[Collected data]
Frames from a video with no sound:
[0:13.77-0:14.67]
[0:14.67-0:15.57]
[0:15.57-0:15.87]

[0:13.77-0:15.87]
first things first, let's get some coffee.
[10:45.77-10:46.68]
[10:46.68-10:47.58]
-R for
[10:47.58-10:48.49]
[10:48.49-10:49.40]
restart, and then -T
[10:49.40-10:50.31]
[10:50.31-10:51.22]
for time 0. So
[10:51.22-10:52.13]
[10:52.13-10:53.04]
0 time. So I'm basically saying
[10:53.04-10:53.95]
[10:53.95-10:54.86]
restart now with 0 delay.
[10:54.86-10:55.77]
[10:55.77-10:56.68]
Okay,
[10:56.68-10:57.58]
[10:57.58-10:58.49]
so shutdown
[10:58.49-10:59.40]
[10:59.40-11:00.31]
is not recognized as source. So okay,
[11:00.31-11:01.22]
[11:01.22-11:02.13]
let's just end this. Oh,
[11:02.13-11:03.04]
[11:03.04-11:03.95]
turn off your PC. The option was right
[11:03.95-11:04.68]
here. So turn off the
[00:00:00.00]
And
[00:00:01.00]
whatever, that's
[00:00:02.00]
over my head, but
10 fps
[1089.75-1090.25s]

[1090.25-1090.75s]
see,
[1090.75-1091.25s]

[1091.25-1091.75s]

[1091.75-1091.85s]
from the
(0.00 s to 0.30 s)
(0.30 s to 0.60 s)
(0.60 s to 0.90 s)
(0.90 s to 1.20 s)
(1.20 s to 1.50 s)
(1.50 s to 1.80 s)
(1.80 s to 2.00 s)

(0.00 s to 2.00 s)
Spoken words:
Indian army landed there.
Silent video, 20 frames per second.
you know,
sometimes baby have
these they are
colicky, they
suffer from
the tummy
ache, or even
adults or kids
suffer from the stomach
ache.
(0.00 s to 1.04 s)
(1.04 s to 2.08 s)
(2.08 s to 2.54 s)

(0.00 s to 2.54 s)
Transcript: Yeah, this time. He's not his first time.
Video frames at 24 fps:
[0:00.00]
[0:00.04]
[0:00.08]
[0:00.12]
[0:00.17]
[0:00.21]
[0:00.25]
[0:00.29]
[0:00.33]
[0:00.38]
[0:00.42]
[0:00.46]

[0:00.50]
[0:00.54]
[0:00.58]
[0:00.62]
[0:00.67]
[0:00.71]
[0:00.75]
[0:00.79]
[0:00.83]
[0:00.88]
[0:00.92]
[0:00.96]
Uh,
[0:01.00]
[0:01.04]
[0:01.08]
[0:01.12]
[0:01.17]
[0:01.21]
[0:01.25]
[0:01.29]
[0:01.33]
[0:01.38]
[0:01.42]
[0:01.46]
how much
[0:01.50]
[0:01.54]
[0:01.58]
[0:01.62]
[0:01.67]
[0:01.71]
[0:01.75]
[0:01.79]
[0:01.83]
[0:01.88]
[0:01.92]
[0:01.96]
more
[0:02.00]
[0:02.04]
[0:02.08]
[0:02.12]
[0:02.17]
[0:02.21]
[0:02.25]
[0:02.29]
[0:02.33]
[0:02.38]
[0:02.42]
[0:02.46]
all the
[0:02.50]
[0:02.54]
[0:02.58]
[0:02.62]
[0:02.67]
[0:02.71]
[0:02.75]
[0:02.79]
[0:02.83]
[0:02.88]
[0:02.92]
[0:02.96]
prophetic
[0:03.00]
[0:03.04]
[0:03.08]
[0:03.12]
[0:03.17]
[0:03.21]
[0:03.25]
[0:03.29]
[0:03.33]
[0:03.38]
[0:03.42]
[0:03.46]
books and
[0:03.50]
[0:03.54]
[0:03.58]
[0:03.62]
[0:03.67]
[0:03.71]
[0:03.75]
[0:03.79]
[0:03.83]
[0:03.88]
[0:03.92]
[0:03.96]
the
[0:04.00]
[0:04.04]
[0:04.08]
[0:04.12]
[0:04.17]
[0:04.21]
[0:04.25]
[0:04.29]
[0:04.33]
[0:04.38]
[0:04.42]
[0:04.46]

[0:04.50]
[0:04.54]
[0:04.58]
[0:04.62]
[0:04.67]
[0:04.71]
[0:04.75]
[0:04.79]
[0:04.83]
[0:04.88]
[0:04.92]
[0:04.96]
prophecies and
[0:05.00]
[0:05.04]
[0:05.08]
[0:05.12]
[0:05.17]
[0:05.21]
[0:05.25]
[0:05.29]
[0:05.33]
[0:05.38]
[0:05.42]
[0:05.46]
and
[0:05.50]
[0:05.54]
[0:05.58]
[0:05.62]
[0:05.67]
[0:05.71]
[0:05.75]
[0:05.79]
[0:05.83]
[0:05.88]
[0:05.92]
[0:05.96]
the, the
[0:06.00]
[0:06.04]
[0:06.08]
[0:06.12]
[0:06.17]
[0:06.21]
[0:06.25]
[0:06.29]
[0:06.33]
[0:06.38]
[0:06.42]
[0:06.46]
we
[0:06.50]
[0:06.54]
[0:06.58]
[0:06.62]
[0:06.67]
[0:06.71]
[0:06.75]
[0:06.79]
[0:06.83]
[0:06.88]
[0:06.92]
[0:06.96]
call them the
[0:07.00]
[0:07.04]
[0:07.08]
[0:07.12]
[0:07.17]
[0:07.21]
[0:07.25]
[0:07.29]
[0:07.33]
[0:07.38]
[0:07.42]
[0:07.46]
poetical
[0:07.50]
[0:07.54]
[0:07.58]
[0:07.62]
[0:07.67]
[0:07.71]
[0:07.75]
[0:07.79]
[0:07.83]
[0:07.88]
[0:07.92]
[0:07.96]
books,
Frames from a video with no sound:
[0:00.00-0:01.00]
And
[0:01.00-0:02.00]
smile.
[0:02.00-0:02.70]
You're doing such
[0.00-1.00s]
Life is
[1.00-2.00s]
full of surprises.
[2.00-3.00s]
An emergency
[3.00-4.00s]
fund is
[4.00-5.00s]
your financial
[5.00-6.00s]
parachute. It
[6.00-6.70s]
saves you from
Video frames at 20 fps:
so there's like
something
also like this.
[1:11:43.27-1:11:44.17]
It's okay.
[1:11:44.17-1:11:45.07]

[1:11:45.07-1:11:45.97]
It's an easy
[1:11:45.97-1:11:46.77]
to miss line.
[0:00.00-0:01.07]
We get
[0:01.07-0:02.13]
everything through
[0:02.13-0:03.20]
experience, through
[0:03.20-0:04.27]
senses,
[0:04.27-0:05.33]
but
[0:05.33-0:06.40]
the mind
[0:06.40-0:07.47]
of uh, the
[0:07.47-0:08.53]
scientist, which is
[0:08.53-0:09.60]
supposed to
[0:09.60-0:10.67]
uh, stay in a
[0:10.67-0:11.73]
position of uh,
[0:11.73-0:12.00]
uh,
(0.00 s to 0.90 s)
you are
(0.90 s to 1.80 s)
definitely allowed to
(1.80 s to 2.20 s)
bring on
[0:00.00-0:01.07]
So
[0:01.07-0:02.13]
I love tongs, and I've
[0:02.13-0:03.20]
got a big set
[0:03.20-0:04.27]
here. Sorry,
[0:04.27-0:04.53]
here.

### Task objective:
From the first line above through the line that contains "(1.80 s to 2.00 s)", quote each line exactly. Output nothing more.

### Exercise solution:
Frames from a video with no sound:
[0:13.77-0:14.67]
[0:14.67-0:15.57]
[0:15.57-0:15.87]

[0:13.77-0:15.87]
first things first, let's get some coffee.
[10:45.77-10:46.68]
[10:46.68-10:47.58]
-R for
[10:47.58-10:48.49]
[10:48.49-10:49.40]
restart, and then -T
[10:49.40-10:50.31]
[10:50.31-10:51.22]
for time 0. So
[10:51.22-10:52.13]
[10:52.13-10:53.04]
0 time. So I'm basically saying
[10:53.04-10:53.95]
[10:53.95-10:54.86]
restart now with 0 delay.
[10:54.86-10:55.77]
[10:55.77-10:56.68]
Okay,
[10:56.68-10:57.58]
[10:57.58-10:58.49]
so shutdown
[10:58.49-10:59.40]
[10:59.40-11:00.31]
is not recognized as source. So okay,
[11:00.31-11:01.22]
[11:01.22-11:02.13]
let's just end this. Oh,
[11:02.13-11:03.04]
[11:03.04-11:03.95]
turn off your PC. The option was right
[11:03.95-11:04.68]
here. So turn off the
[00:00:00.00]
And
[00:00:01.00]
whatever, that's
[00:00:02.00]
over my head, but
10 fps
[1089.75-1090.25s]

[1090.25-1090.75s]
see,
[1090.75-1091.25s]

[1091.25-1091.75s]

[1091.75-1091.85s]
from the
(0.00 s to 0.30 s)
(0.30 s to 0.60 s)
(0.60 s to 0.90 s)
(0.90 s to 1.20 s)
(1.20 s to 1.50 s)
(1.50 s to 1.80 s)
(1.80 s to 2.00 s)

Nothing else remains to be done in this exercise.